Ele encontrou os olhos dela, a testa franzindo enquanto fazia a pergunta silenciosa: Você tem certeza? Ela estava começando a ficar frenética, algo parecido com pânico enchendo o peito. Erguendo-se, ela agarrou os ombros dele, deixando sua urgência aparecer no aperto forte, puxando-o para baixo onde ele pudesse beijá-la.
Por vários beijos longos, ele apenas ficou deitado contra ela, e Cassie descobriu um novo nível de prazer enquanto se deleitava na maciez amanteigada da pele dele na sua, na solidez dos músculos dele enquanto ele mantinha o peso longe dela, no calor inacreditável entre seus dois corpos.
E então ela deslizou as mãos dos ombros dele para a cintura, os olhos encontrando os dele, implorando sem palavras para que ele acabasse com aquela espera torturante e a possuísse como ambos claramente queriam. Ele concordou ansiosamente, mudando de posição, alinhando-se com a entrada dela.
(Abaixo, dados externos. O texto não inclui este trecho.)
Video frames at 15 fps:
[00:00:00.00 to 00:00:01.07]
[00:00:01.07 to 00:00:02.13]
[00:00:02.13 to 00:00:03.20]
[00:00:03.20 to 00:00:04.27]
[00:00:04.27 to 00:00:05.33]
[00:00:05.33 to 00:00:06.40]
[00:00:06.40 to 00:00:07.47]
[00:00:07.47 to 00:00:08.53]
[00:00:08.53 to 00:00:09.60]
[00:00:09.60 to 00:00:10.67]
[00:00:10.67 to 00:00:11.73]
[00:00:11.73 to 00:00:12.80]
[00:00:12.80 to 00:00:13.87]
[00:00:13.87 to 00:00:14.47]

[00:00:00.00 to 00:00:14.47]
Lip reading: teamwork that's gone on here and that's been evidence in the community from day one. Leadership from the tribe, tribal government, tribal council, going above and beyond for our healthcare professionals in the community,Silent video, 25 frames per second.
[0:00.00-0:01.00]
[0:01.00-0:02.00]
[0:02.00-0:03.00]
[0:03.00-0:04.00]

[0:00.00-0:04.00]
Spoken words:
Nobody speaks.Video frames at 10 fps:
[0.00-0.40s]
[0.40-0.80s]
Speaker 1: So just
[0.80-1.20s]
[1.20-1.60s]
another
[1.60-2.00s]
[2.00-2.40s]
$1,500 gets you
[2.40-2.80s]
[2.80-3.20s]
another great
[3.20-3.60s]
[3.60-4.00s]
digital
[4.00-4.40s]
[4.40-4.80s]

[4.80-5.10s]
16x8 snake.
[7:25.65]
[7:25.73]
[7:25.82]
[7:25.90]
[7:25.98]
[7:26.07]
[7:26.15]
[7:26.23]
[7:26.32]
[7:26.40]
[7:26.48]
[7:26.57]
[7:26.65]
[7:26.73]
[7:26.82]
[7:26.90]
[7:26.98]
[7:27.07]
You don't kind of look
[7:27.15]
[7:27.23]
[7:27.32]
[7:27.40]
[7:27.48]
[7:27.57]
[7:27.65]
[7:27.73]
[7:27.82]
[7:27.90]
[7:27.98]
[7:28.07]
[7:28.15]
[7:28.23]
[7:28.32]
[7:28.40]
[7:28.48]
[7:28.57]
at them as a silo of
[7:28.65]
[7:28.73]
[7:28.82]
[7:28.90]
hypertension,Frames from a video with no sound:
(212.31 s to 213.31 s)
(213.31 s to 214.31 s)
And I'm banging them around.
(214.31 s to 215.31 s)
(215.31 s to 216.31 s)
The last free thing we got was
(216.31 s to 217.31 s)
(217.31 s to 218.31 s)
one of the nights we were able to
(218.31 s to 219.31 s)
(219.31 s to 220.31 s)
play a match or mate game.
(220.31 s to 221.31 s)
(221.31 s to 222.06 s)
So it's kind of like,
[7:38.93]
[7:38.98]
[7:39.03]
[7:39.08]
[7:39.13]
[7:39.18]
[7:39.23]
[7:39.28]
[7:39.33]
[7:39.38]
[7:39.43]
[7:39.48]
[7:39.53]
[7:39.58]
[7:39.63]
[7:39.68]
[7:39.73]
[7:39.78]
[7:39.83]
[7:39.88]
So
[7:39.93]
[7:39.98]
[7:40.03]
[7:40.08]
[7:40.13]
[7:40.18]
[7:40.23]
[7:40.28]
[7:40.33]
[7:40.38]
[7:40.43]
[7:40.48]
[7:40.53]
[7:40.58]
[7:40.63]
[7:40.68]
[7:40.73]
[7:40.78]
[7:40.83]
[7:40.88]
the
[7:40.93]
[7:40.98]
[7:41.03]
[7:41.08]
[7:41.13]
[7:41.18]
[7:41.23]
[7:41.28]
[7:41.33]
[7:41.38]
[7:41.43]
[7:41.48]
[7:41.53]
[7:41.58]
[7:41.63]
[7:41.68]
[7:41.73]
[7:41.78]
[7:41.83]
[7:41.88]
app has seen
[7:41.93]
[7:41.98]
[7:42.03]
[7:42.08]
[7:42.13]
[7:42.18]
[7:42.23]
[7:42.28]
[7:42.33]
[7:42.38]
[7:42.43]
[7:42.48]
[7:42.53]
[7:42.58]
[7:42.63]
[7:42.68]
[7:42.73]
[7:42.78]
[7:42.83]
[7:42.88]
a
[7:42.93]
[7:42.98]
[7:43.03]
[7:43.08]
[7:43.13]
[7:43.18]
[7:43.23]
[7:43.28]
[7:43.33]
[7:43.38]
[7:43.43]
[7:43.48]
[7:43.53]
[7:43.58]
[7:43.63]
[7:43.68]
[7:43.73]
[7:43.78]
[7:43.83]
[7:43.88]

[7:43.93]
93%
Em um momento de clareza sóbria, ela se permitiu perceber o que estava acontecendo. Essa era a virgindade dela, aquela parte que era dela para conceder; ela vinha segurando isso, guardando cuidadosamente por quase vinte anos — ela a entregaria ali, de repente, sem pausa para pensar ou considerar qualquer coisa além de quão perfeito o momento parecia?
Andrew a observava, os olhos queimando com sua prontidão, uma paciência incrível no rosto. Ela podia ver que ele esperaria até que a ansiedade sumisse do rosto dela novamente, até que ela pedisse de novo para ele preencher aquele espaço. Ela podia ver que ele pararia completamente com uma palavra, mesmo com cada célula em ambos os corpos clamando para que se unissem de todas as formas.
Com quem melhor para vivenciar isso? Em quem ela confiaria tão implicitamente? Sua apreensão evaporou, e ela sorriu para ele. Ela ergueu os quadris, a ponta do pênis dele pressionando contra sua carne, a entrada se alargando para permitir a cabeça. Ele não foi muito longe quando uma resistência óbvia parou o movimento.
Ele se inclinou para ela com um pouco mais de força, e ela ofegou com o choque da dor de aviso. Era tão diferente de qualquer dor que ela já sentira; não terrível ou insuportável, apenas tão intensamente pessoal. O corpo dela estava gritando, intruso! Invasor! Alarmes internos por toda parte insistiam que ela fizesse algo para impedir aquela coisa de entrar nela.
Mas uma parte maior dela via com mais clareza. Este era Andrew. Ela o queria dentro dela. Ela o queria nela e sobre ela e contra ela. Então ela relaxou as pernas, que haviam tensionado e tentado fechar. Elas se abriram mais de repente, e o peso de Andrew o levou para dentro dela.
A cabeça dela se sacudiu para trás por vontade própria, a respiração sibilando entre os dentes enquanto sua carne cedia, rasgando um caminho para ele.
"Você está bem?" Andrew disse, preocupação colorindo sua voz e rosto. Ela colocou um dedo nos lábios enquanto arfava por um momento, absorvendo a novidade.